Race and gender in blogland

There’s been a bit of noise recently about the lack of diversity in the blogsphere.

It was triggered in part by the lack of coverage of the BlogHer ’07 conference, which brought together 800 women journalists and bloggers. According to Amy Tiemann this is symptomatic of a larger phenomenon:

While a 2006 Pew report found that the blogging population is young, evenly split between women and men, and racially diverse, women still struggle to receive equal media coverage of their online activities.

It was also triggered by criticisms that the Yearly Kos (YKos) conference, which did receive wide coverage in the media when it ran just a few days after BlogHer, was largely male and largely white in terms of speakers, participants and sessions. Even though it was organised by a woman – illustrating once again that having a woman in a space doesn’t guarantee a feminist politics. And even though it was the site of some of the critiquing:


Now, after what’s been a long, low rumble over demography and diversity, a grass-roots rebellion is finally surfacing in the netroots. At YearlyKos itself, home of what Jennifer Pozner described on Huffington Post as the “blustering A-list boys of the ‘netroots’”, there was the panel titled gamely “Blogging While Female”. The question for the panel was this: “The blogosphere was supposed to be a place where gender didn’t matter and voice was all. So what happened?”

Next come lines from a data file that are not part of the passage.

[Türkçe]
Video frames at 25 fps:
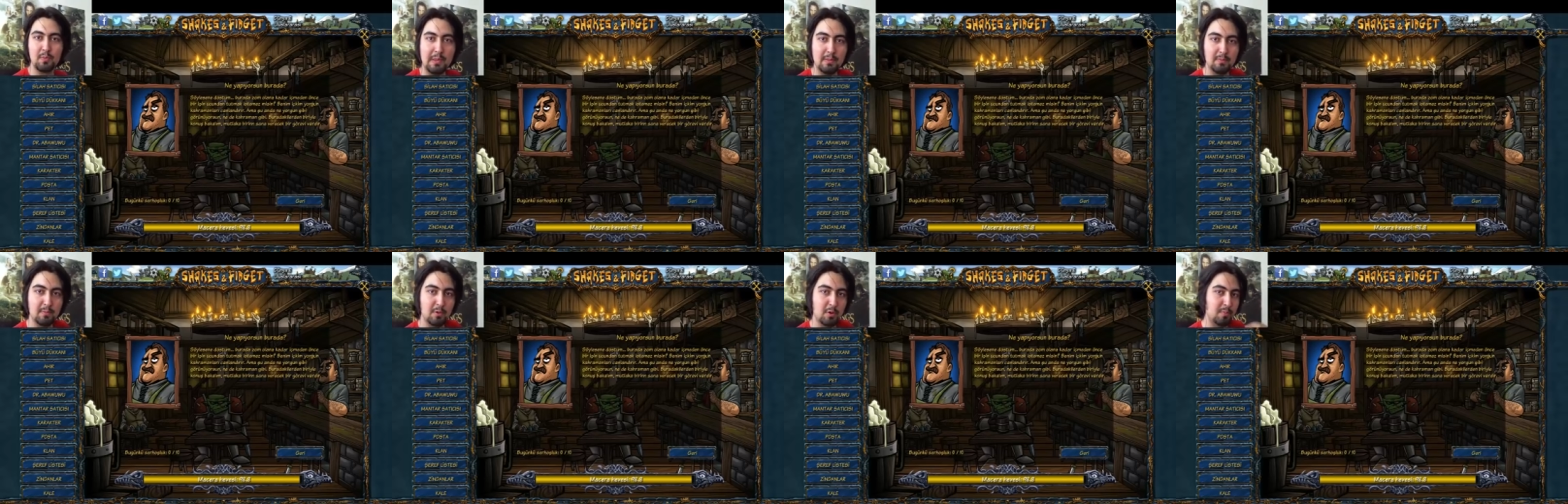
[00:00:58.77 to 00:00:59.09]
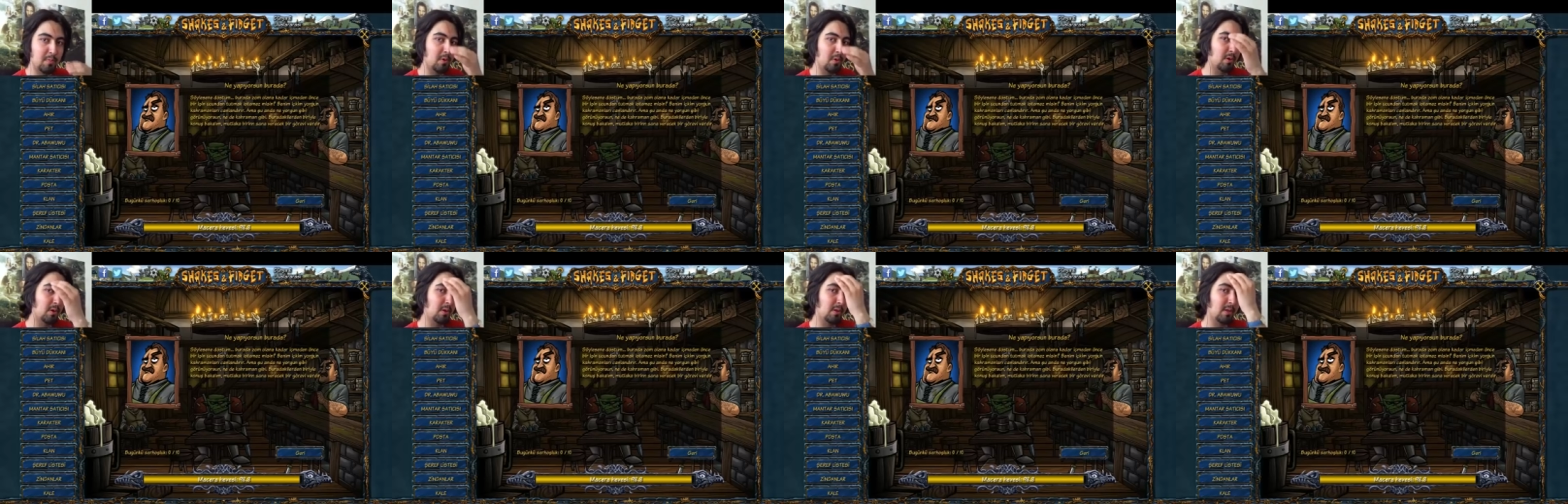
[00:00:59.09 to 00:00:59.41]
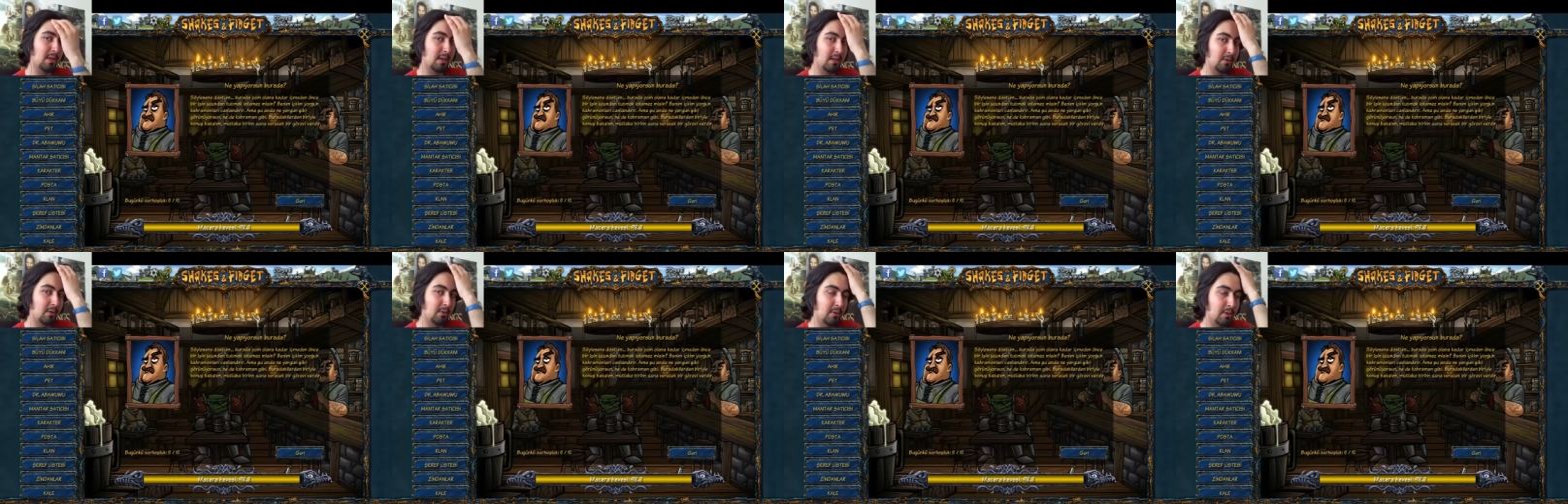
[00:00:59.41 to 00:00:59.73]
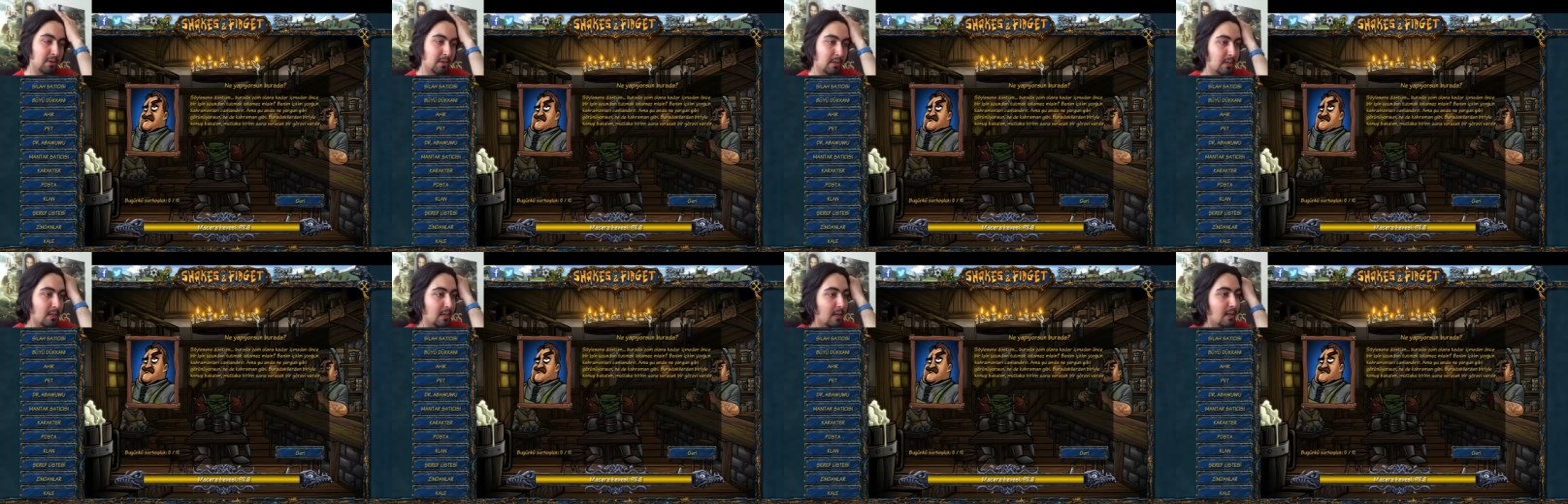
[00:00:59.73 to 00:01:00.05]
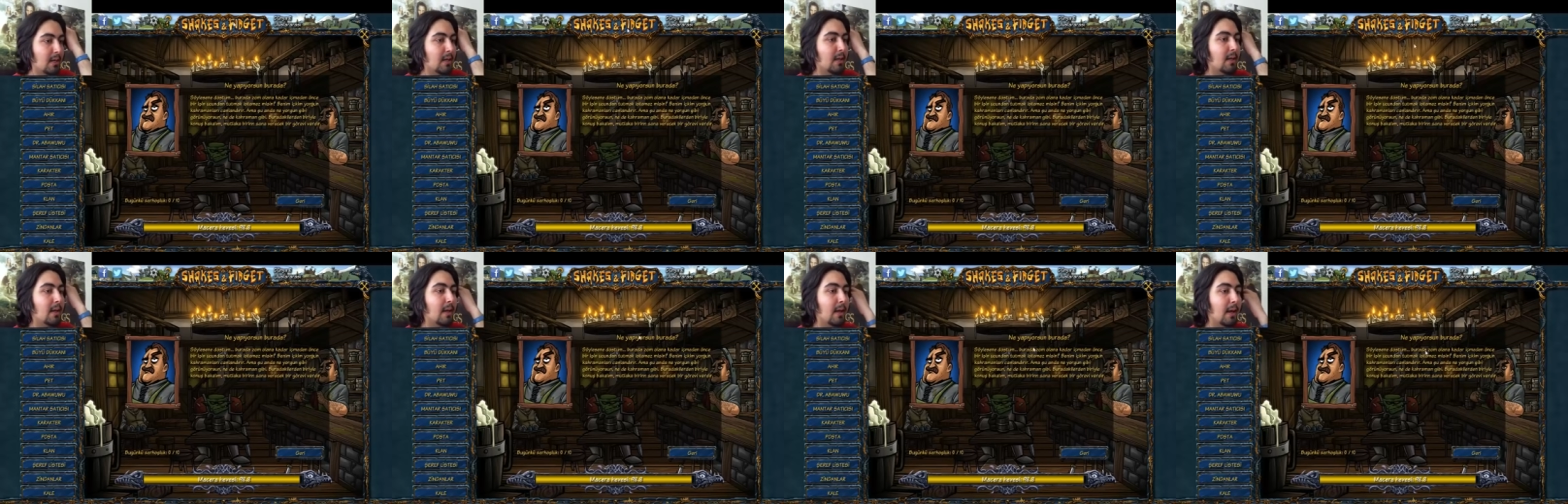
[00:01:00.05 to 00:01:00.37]
bilmiyorum ben Litecoin'in.
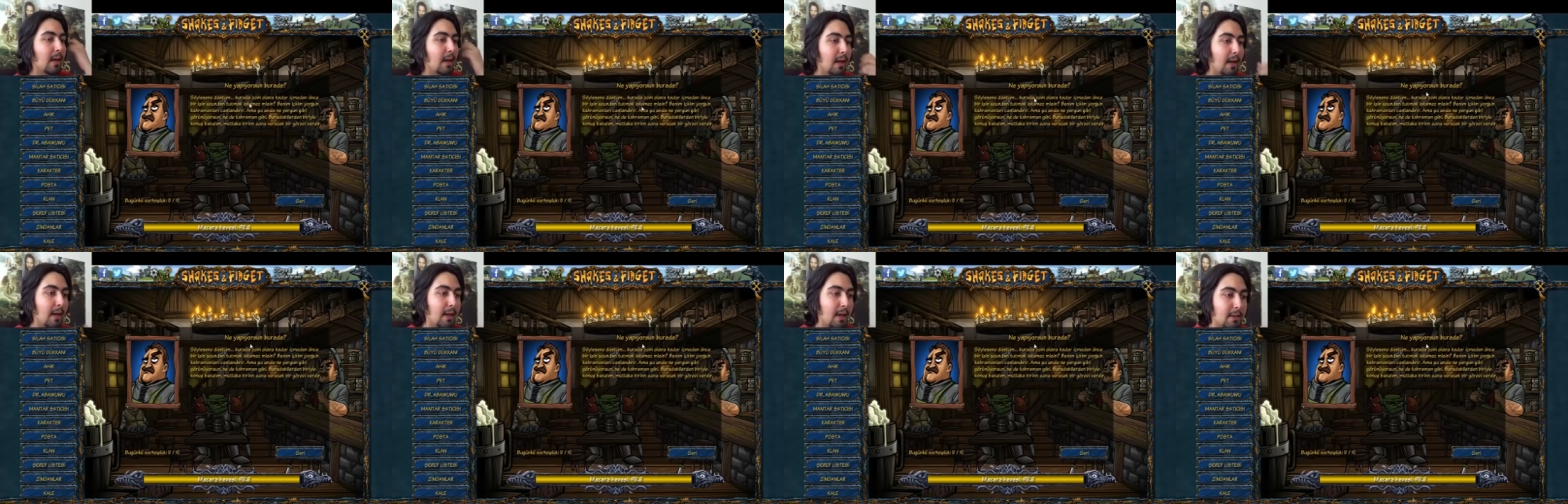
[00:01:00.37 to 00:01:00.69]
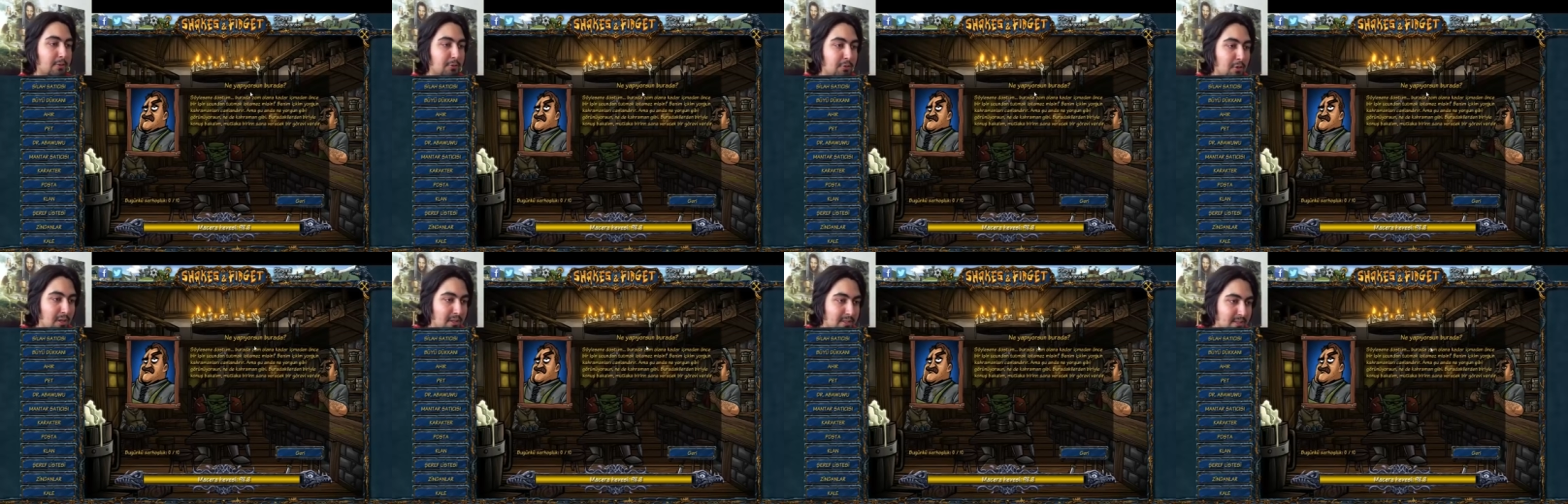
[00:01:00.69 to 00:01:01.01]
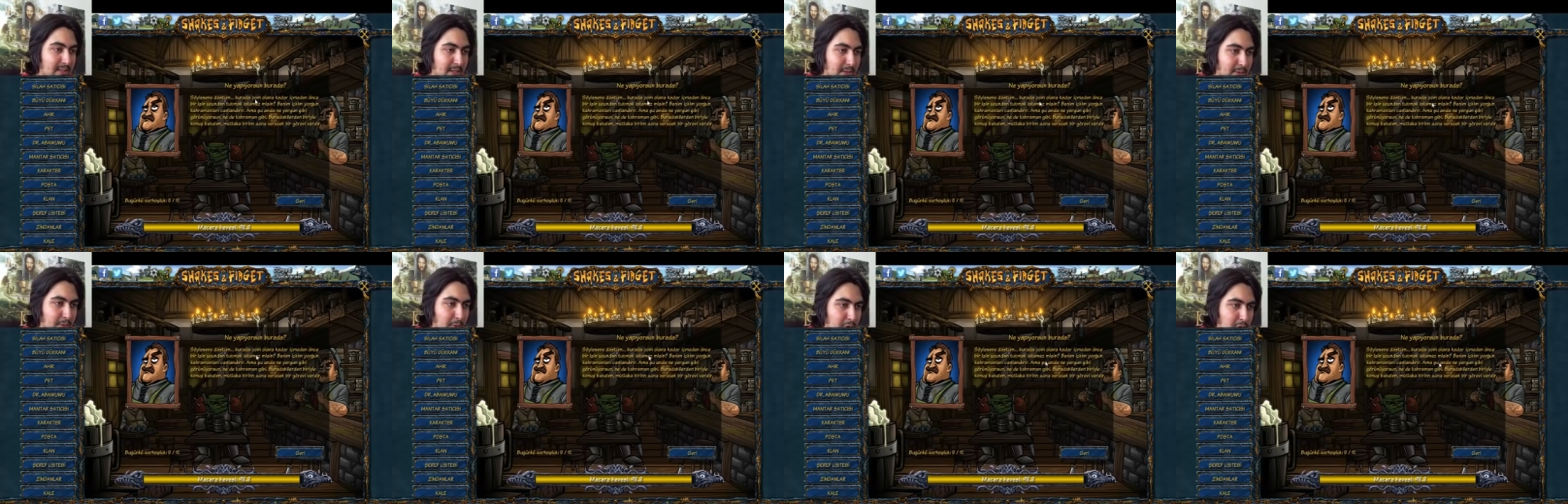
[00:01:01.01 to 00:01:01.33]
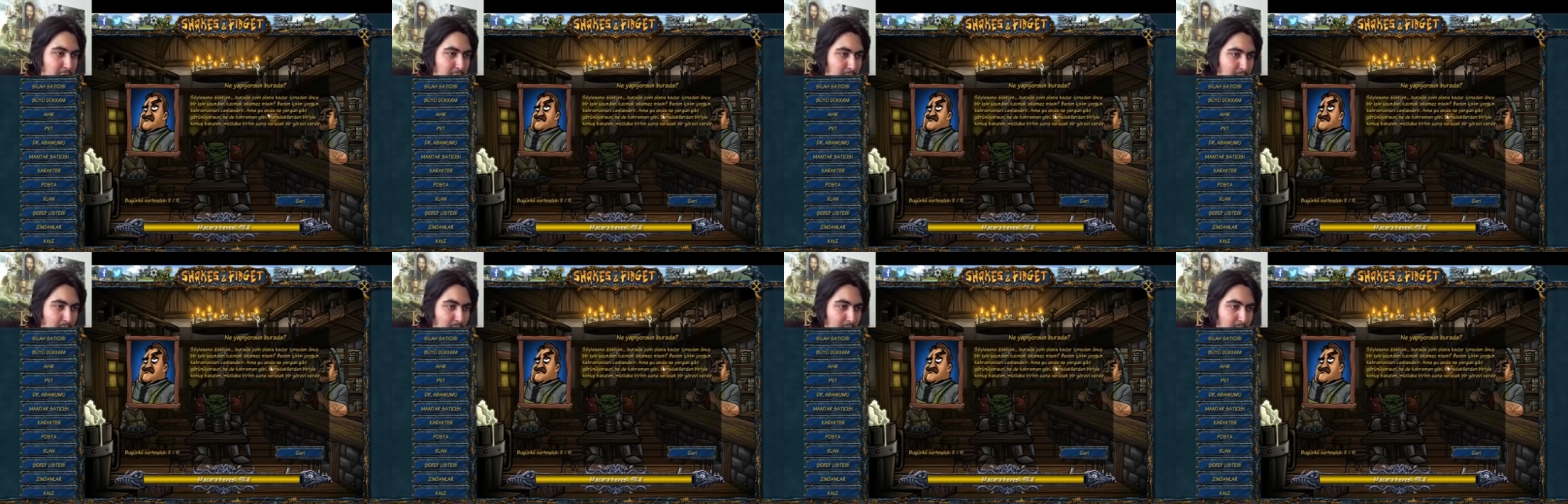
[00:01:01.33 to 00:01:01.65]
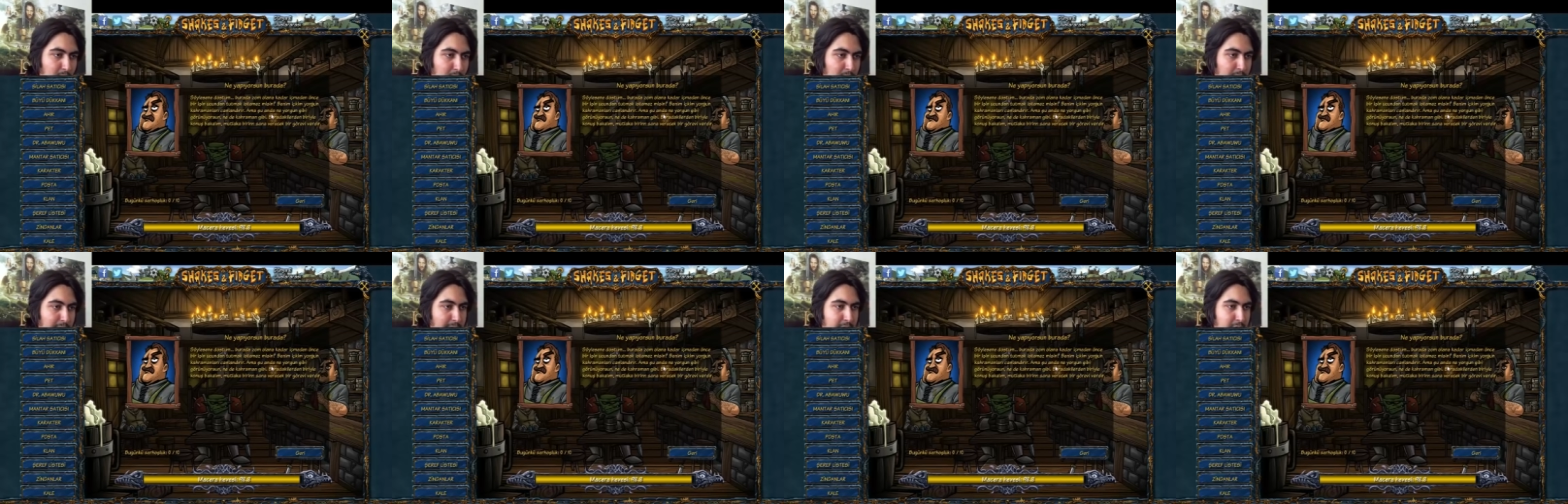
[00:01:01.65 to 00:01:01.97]
Ee, söylesene dostum diye.
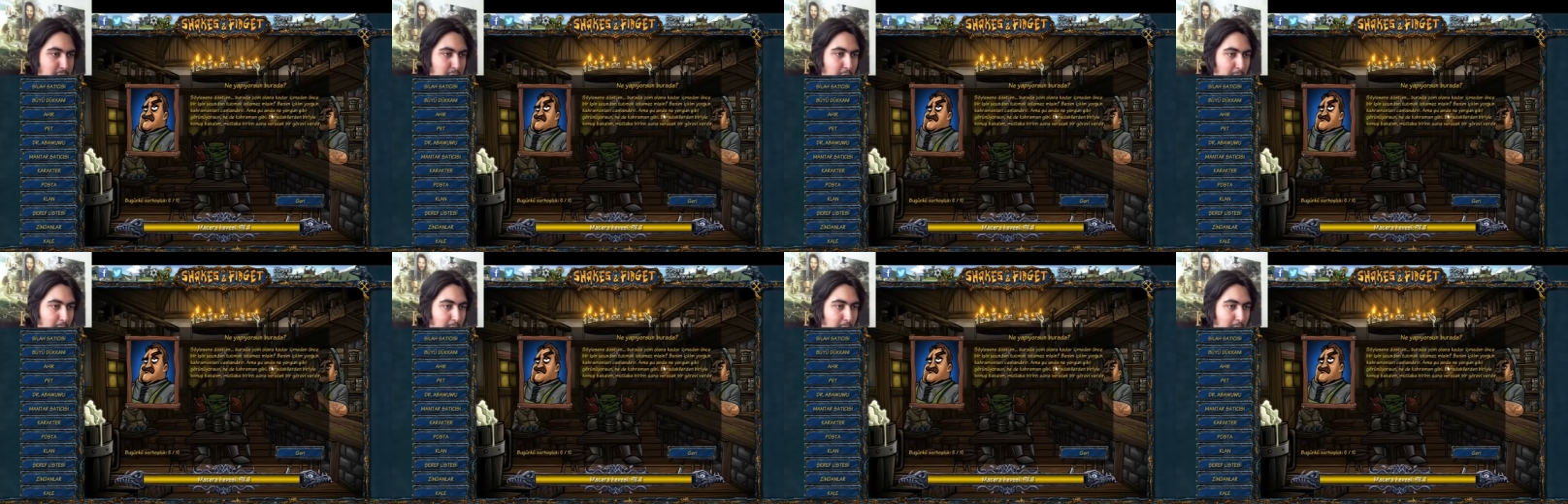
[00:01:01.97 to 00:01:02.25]
Burada da zom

Considering the demographics of the blogsphere according to the Pew report then, why might black female bloggers in particular be ignored?

Is Jenn from Reappropriate right? Is it that many blogs are sexist – and presumably racist – spaces through their writers; readers bring their racist and sexist baggage with them when they choose which sites are worthy of engaging with; and black female bloggers are not attending – or not being invited to attend – the mainstream conferences that get picked up by mainstream media?

Or is it that there aren’t enough black female bloggers writing ‘politics’ that reads as Politics with a capital ‘p’? According to the same Pew report, women are more likely to blog mainly about personal experiences. And yet it also states that “many well-publicized blogs focus on politics”.

Perhaps having all of the democratic candidates at YKos made that conference especially newsworthy for mainstream newspapers?

This could be the reason that it is difficult to source British black female bloggers: we are looking in the wrong places, in overtly political places. In fact, I think even the feminist blogsphere in Britain is too political a space to find the colour we’re after. Black British women are definitely blogging, but they’re writing about their lives and daily experiences in a way that is quite dissociated from naming feminism or politics. Which is certainly a contrast to many US women of colour bloggers, who deliberately blog around race and gender as feminists.

How much of a problem is it if women’s blogging, and black women’s blogging, is seen as too personal and not enough, or not the right kind of, political to pay attention to? What opportunities to influence are lost to those of us writing to make change? And what are we going to do about it?